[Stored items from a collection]
Content starts
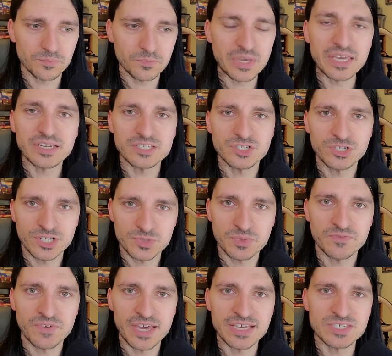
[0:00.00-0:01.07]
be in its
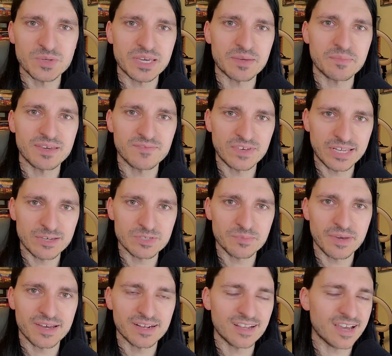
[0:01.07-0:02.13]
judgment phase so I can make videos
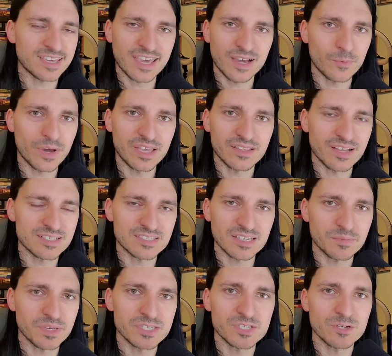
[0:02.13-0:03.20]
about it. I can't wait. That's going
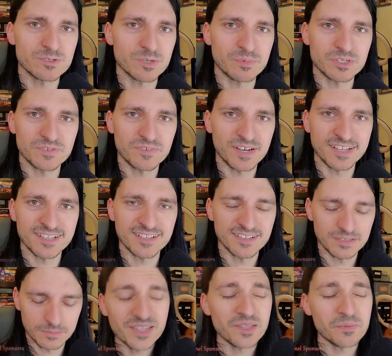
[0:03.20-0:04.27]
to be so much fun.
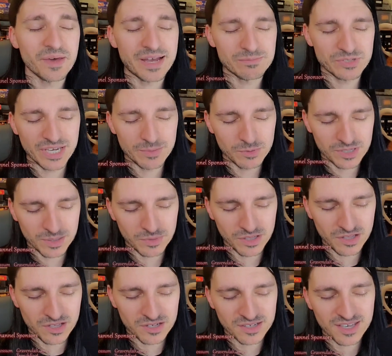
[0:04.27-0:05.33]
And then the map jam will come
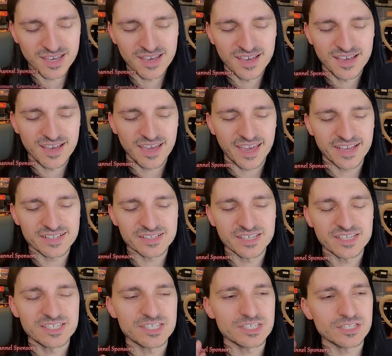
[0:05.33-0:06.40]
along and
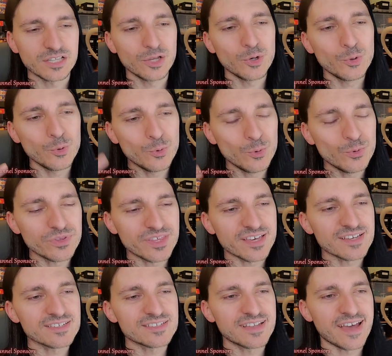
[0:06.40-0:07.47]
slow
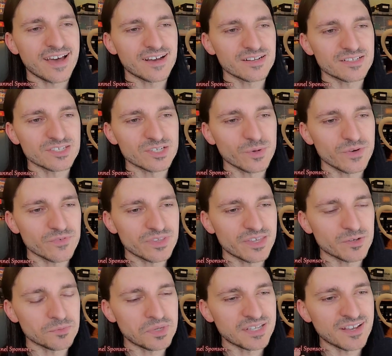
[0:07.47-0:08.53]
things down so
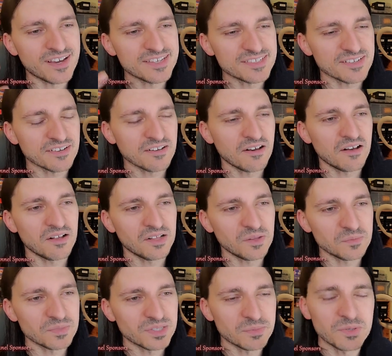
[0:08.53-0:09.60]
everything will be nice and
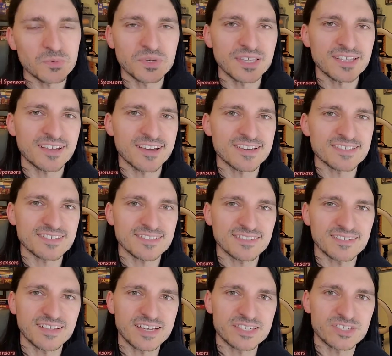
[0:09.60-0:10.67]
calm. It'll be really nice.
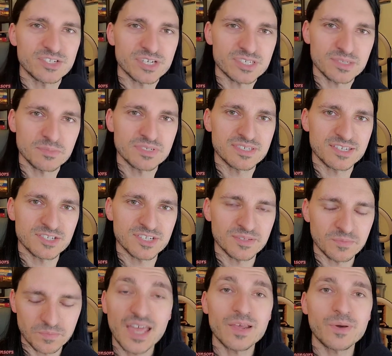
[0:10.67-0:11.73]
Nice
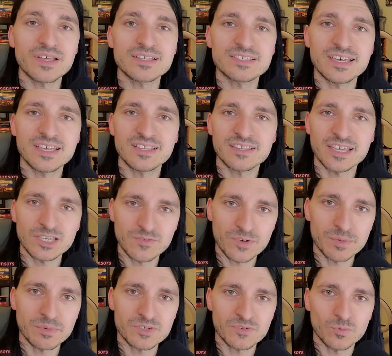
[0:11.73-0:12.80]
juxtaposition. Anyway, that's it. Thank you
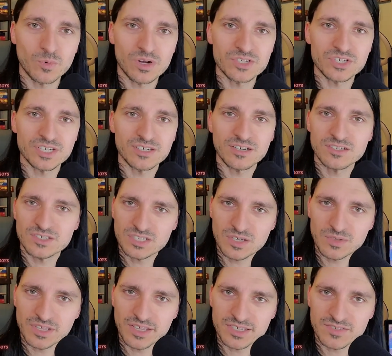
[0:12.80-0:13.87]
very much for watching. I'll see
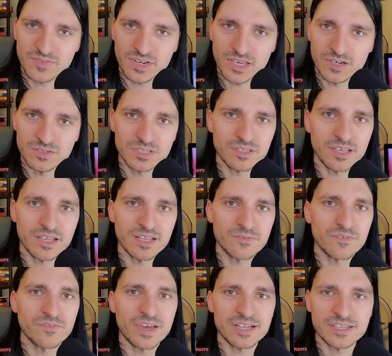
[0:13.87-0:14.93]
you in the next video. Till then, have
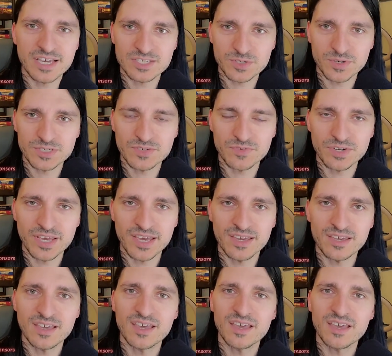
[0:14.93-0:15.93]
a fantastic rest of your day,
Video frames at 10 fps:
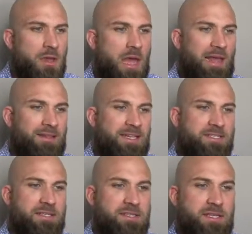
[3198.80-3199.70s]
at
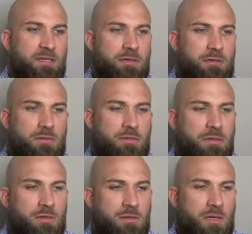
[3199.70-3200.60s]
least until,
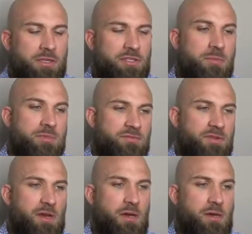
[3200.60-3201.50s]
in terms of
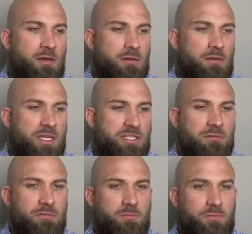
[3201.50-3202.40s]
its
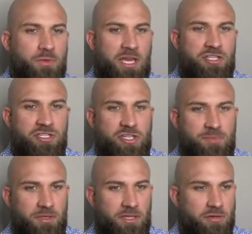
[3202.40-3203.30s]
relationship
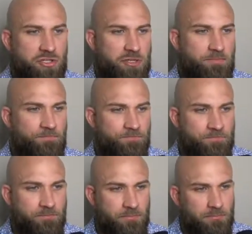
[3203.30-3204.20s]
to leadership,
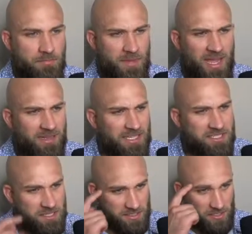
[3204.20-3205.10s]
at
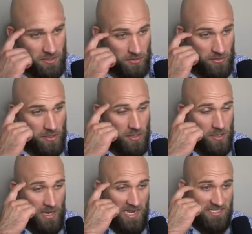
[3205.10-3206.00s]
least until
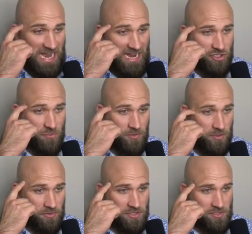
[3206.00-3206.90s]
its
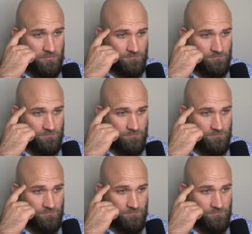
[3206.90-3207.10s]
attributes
Content ends
[What is required] Reproduce each line of the records exactly and exclude any images.

[Task answer]
[0:00.00-0:01.07]
be in its
[0:01.07-0:02.13]
judgment phase so I can make videos
[0:02.13-0:03.20]
about it. I can't wait. That's going
[0:03.20-0:04.27]
to be so much fun.
[0:04.27-0:05.33]
And then the map jam will come
[0:05.33-0:06.40]
along and
[0:06.40-0:07.47]
slow
[0:07.47-0:08.53]
things down so
[0:08.53-0:09.60]
everything will be nice and
[0:09.60-0:10.67]
calm. It'll be really nice.
[0:10.67-0:11.73]
Nice
[0:11.73-0:12.80]
juxtaposition. Anyway, that's it. Thank you
[0:12.80-0:13.87]
very much for watching. I'll see
[0:13.87-0:14.93]
you in the next video. Till then, have
[0:14.93-0:15.93]
a fantastic rest of your day,
Video frames at 10 fps:
[3198.80-3199.70s]
at
[3199.70-3200.60s]
least until,
[3200.60-3201.50s]
in terms of
[3201.50-3202.40s]
its
[3202.40-3203.30s]
relationship
[3203.30-3204.20s]
to leadership,
[3204.20-3205.10s]
at
[3205.10-3206.00s]
least until
[3206.00-3206.90s]
its
[3206.90-3207.10s]
attributes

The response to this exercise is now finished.